## WHAT IS EXPECTED
Write every line below out again, exactly as given, but leave out the pictures.

## Data excerpts
-----
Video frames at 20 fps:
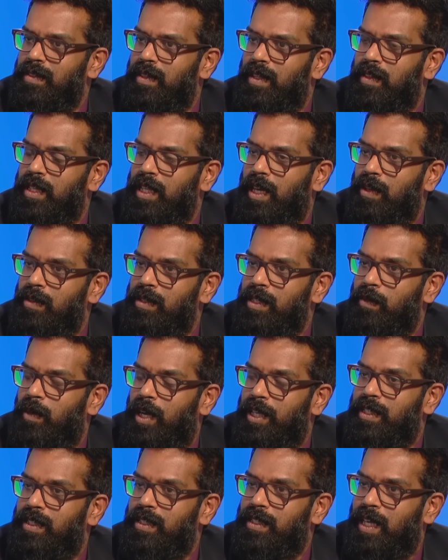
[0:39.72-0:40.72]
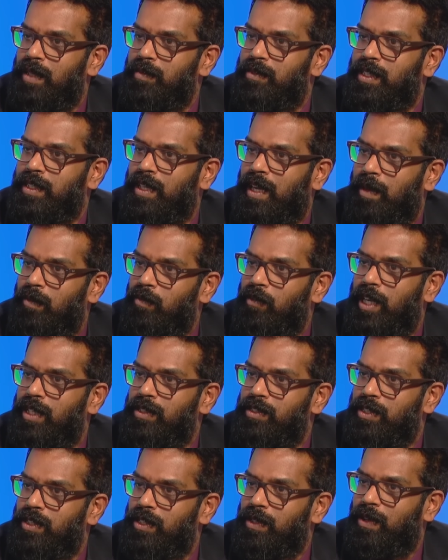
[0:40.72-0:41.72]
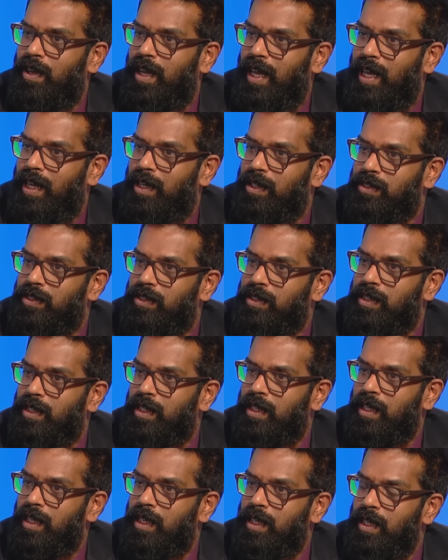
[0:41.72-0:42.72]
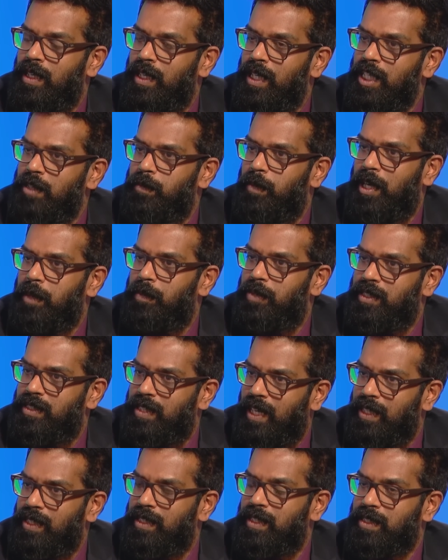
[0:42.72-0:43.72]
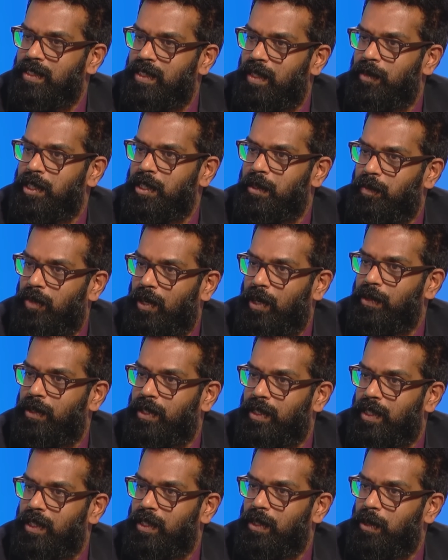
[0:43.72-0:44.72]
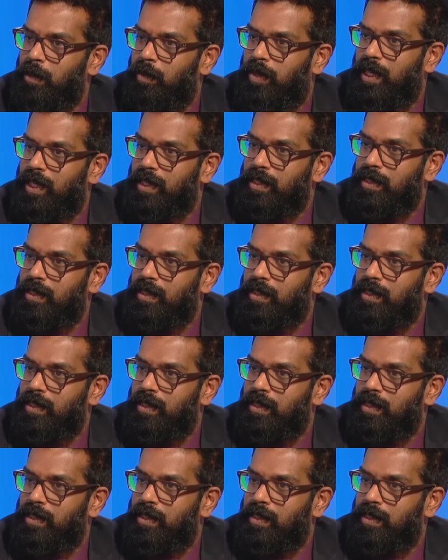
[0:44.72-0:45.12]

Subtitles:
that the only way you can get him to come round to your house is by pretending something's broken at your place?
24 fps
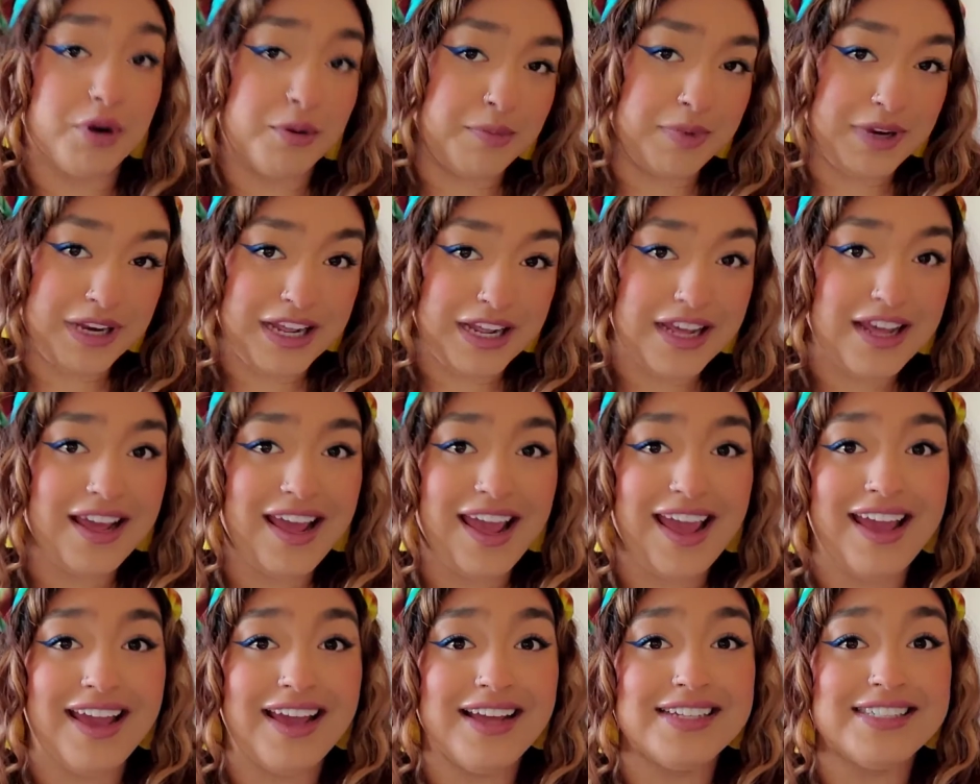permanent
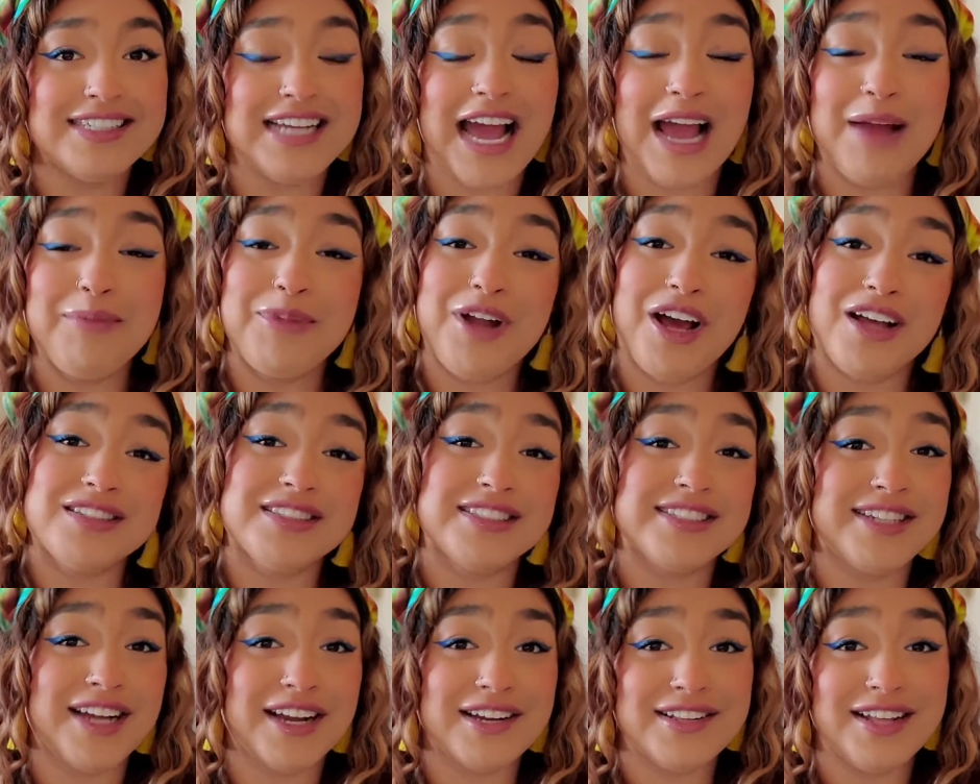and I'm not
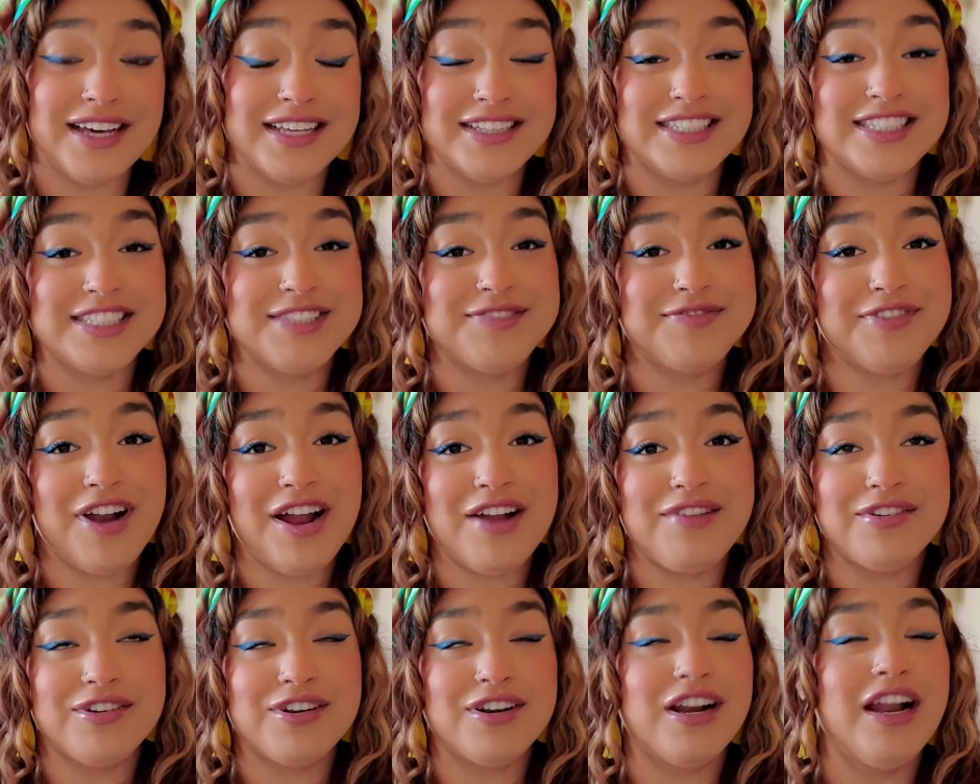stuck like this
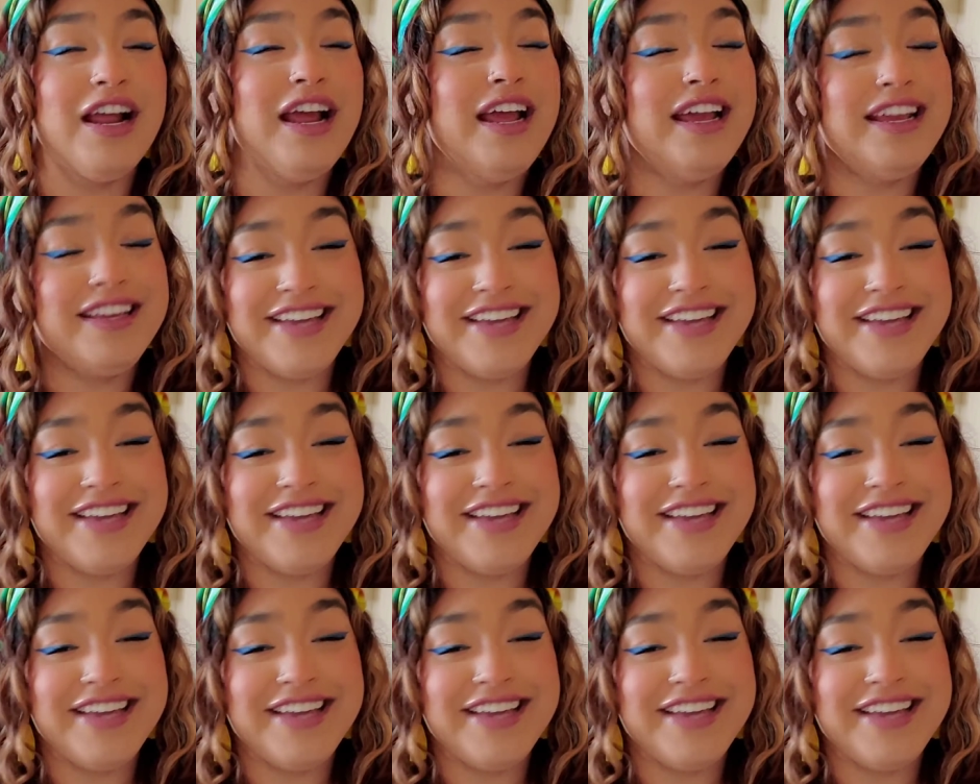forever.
-----
## TASK OUTPUT
Video frames at 20 fps:
[0:39.72-0:40.72]
[0:40.72-0:41.72]
[0:41.72-0:42.72]
[0:42.72-0:43.72]
[0:43.72-0:44.72]
[0:44.72-0:45.12]

Subtitles:
that the only way you can get him to come round to your house is by pretending something's broken at your place?
24 fps
permanent
and I'm not
stuck like this
forever.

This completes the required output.